インキュベーションの終了時に、DPBSで0.25%トリトンX-100でオルガノイドを室温で10分間透過させ、続いて5%ロバ血清またはDPBS中の二次抗体の種と一致する適切な血清による非特異的結合の遮断を揺らしながら1時間行う。次に、DPBSで1%ロバ血清に関心のある適切な一次抗体の125〜200マイクロリットルをロッキングで摂氏4度で一晩で標識します。
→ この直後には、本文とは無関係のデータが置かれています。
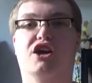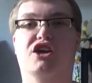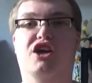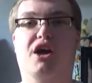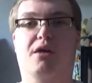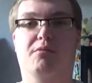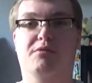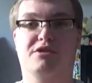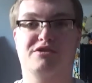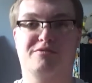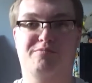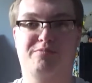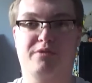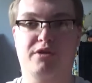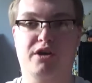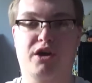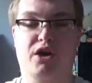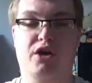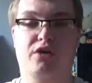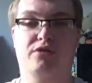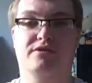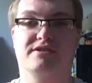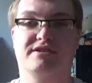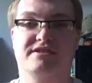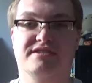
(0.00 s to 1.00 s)
comment
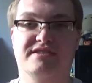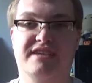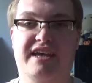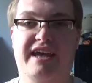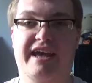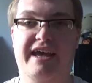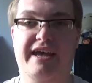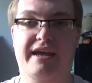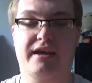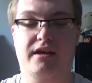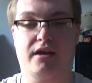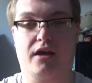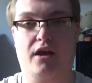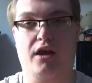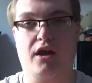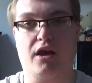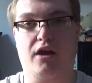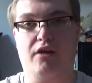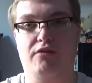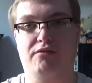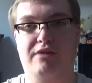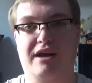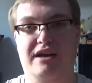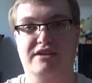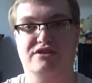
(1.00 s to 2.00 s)
below to say
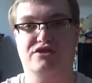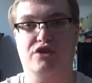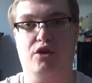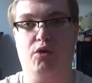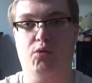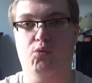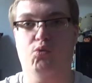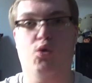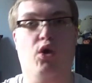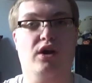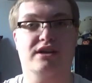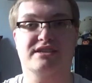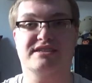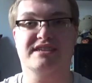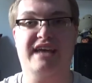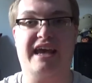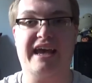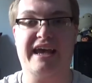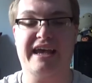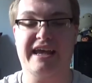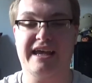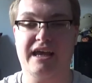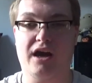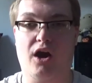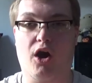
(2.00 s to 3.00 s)
that what
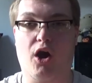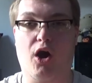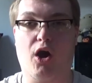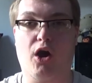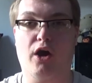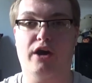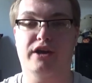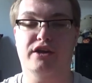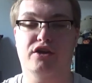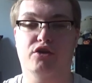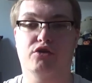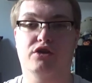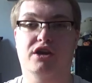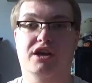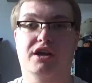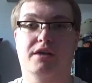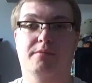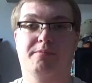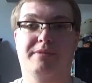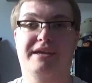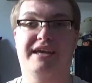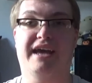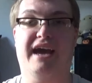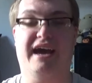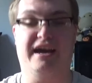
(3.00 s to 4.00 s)
day are you going
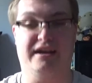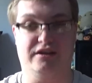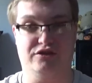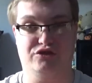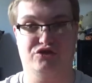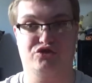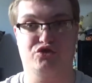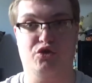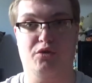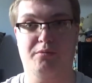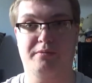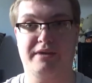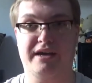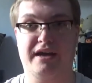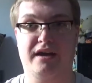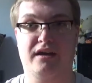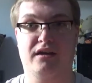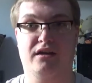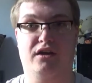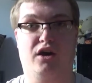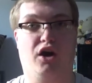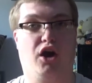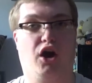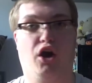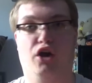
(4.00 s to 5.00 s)
to be at
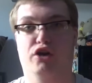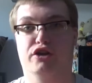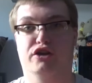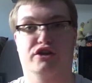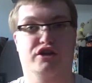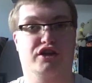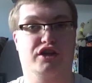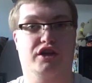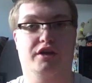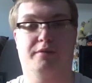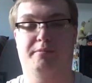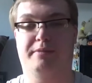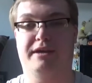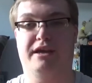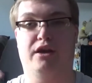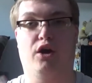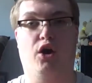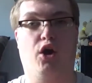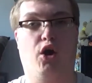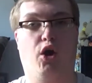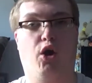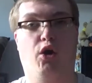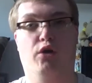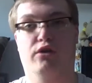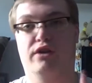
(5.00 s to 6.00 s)
Insomnia? Are you going to be
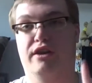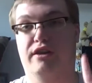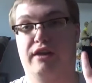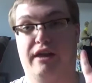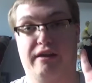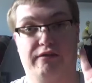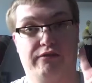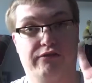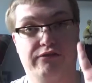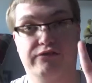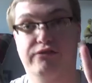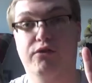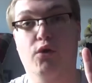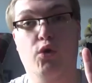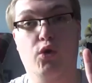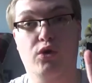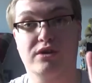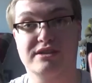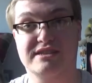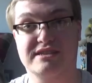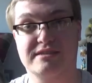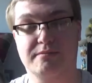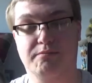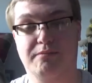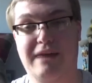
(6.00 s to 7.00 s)
on
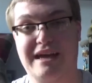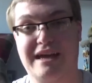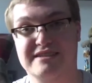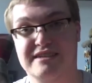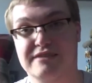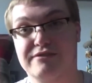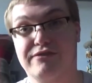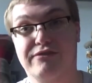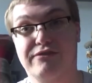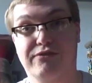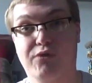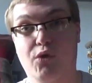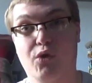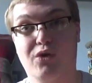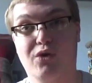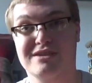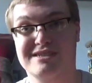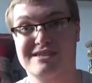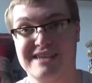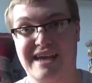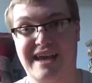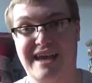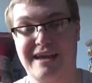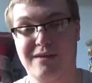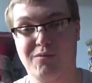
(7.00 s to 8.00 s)
massive four
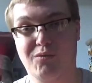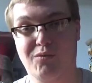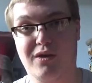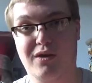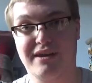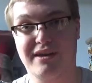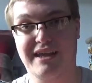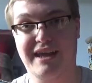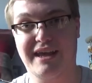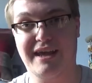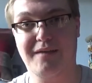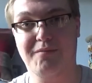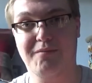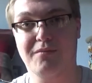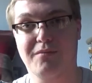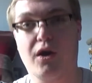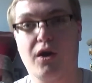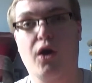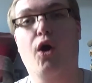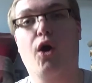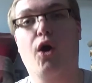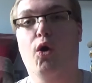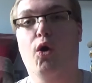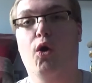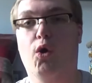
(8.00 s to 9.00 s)
day one here?
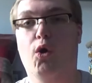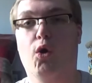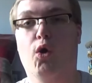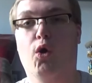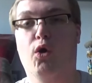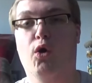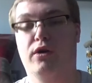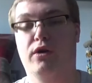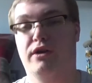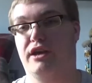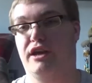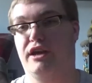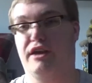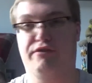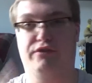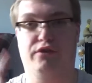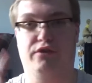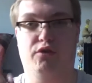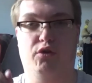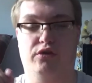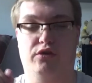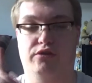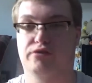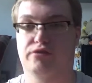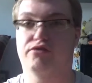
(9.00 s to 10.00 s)
Or if
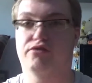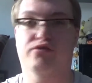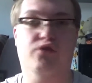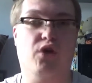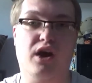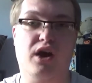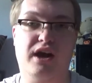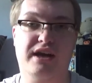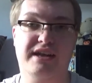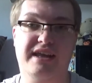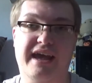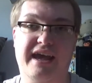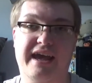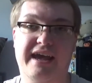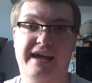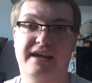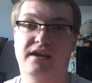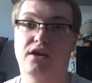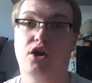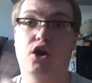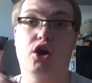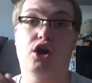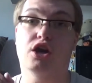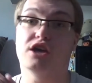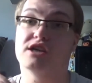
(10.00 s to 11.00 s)
you're on a Friday,
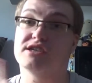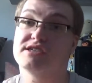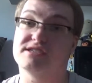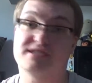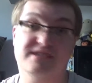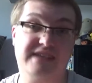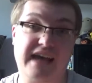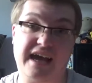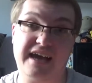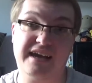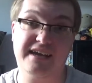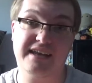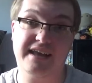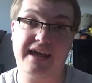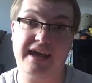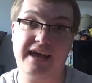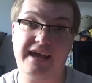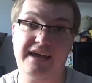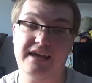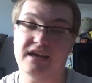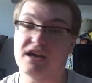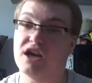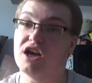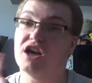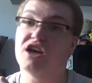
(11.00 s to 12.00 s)

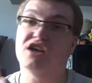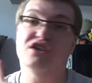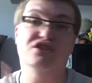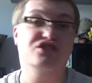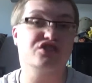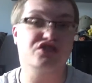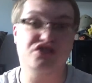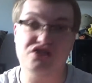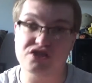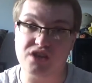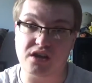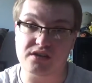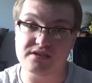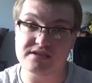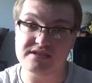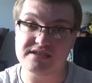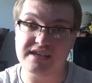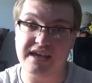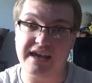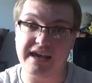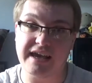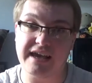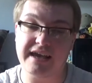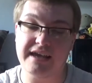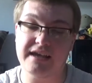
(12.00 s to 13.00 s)
Saturday,
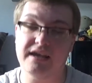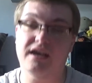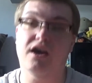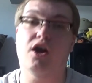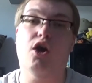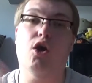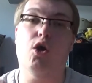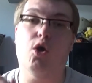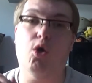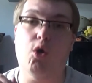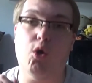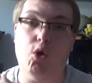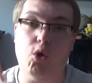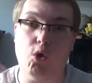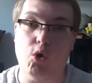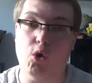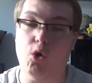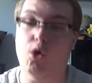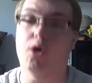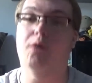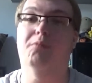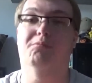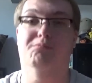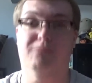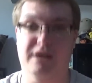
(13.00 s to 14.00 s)
Sunday,
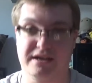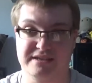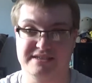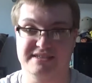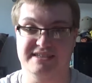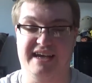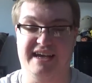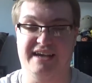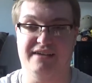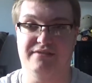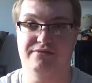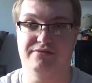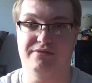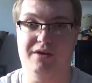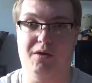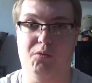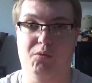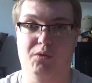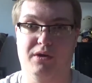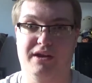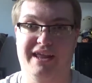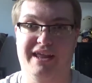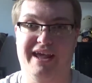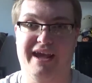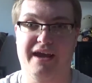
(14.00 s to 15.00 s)
or Monday for
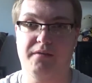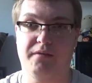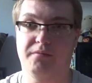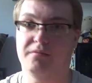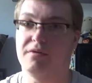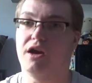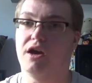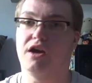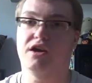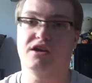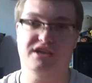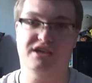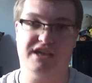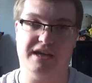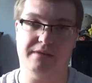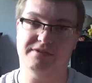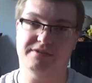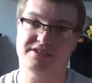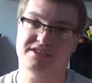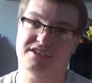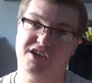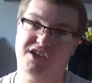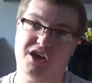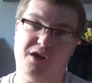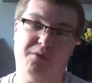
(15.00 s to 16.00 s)
one here. Give
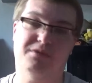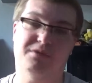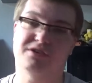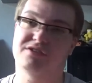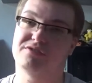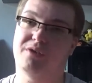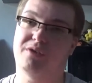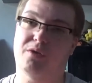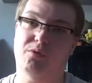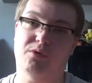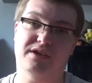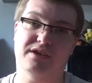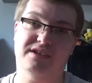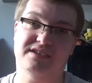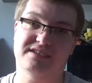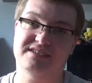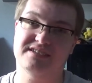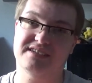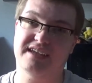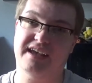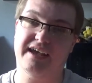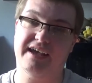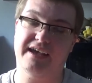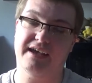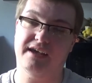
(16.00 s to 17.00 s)
us a comment for one,
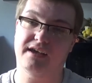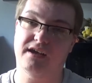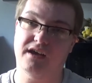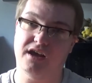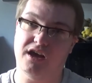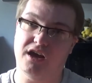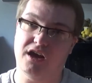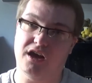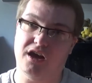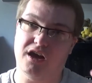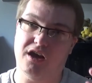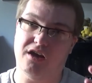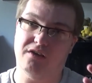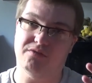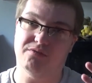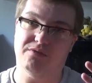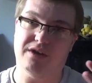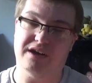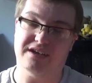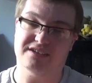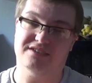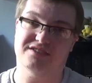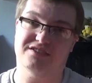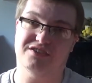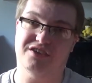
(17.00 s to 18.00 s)
say
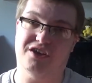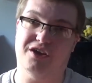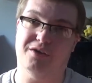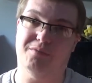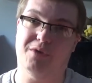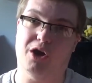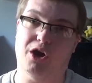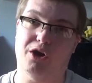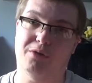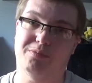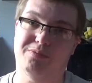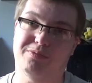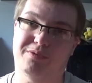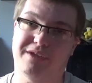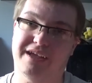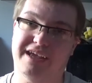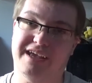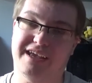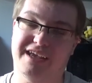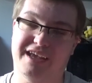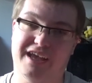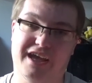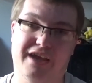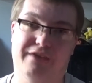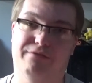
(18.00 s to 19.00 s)
that
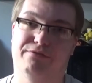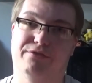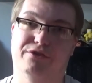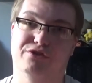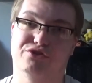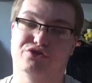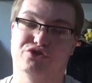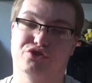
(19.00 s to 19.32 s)
hopefully if you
翌朝、200マイクロリットルのDPBSとトリトンX-100でそれぞれ2回洗浄し、オルガノイドに適切な蛍光コンジュゲート二次抗体を室温で45分間標識し、光から保護されたロッキングを使用します。
次に、新鮮なDPBSとトリトンX-100を使用してそれぞれを2回洗浄し、標準的なプロトコルに従って蛍光顕微鏡でオルガノイドを画像化します。24時間のインキュベーションの後、精製された上皮断片は、ミオエピテリアル細胞の外層を有する平らなパンケーキ様構造を形成する培養皿の底に付着し、ルミナル上皮細胞の内層を囲む。トリプシン治療は、ミオエピテリアル細胞を最初に剥離し、残りの立方体の明るい上皮細胞のコアを囲む明るい丸みを帯びた細胞として現れる細胞を差し出す。
2つの細胞区画の全体の純度は、ケラチン-14および2つの集団内のEカドヘリン発現によって評価される約90%である。10%細胞外マトリックスで10日間培養した後、50%細胞外マトリックス塩基上で実証されたように、筋上皮細胞オルガノイドは、よく発達した内腔を有する大きな分岐構造を形成した。5日目の分化は、アルボロ産生培地に添加して、より大きく、より分岐した乳含有オルガノイドの形成を誘導する。
上皮を採取する際には、ストロマ質の汚染物質がないことを確認するために、慎重にストレーナーを洗浄することを忘れないでください。遺伝子発現の変化を問い合わせるために、研究者は回収溶液を使用して細胞外マトリックスからRNAを放出することによって、オルガノイドからRNAを収集することができます。パラホルムアルデヒドは危険であると考えられ、研究者は個人的な保護具を使用し、この試薬を使用する際にヒュームフードの内部で作業する必要があります。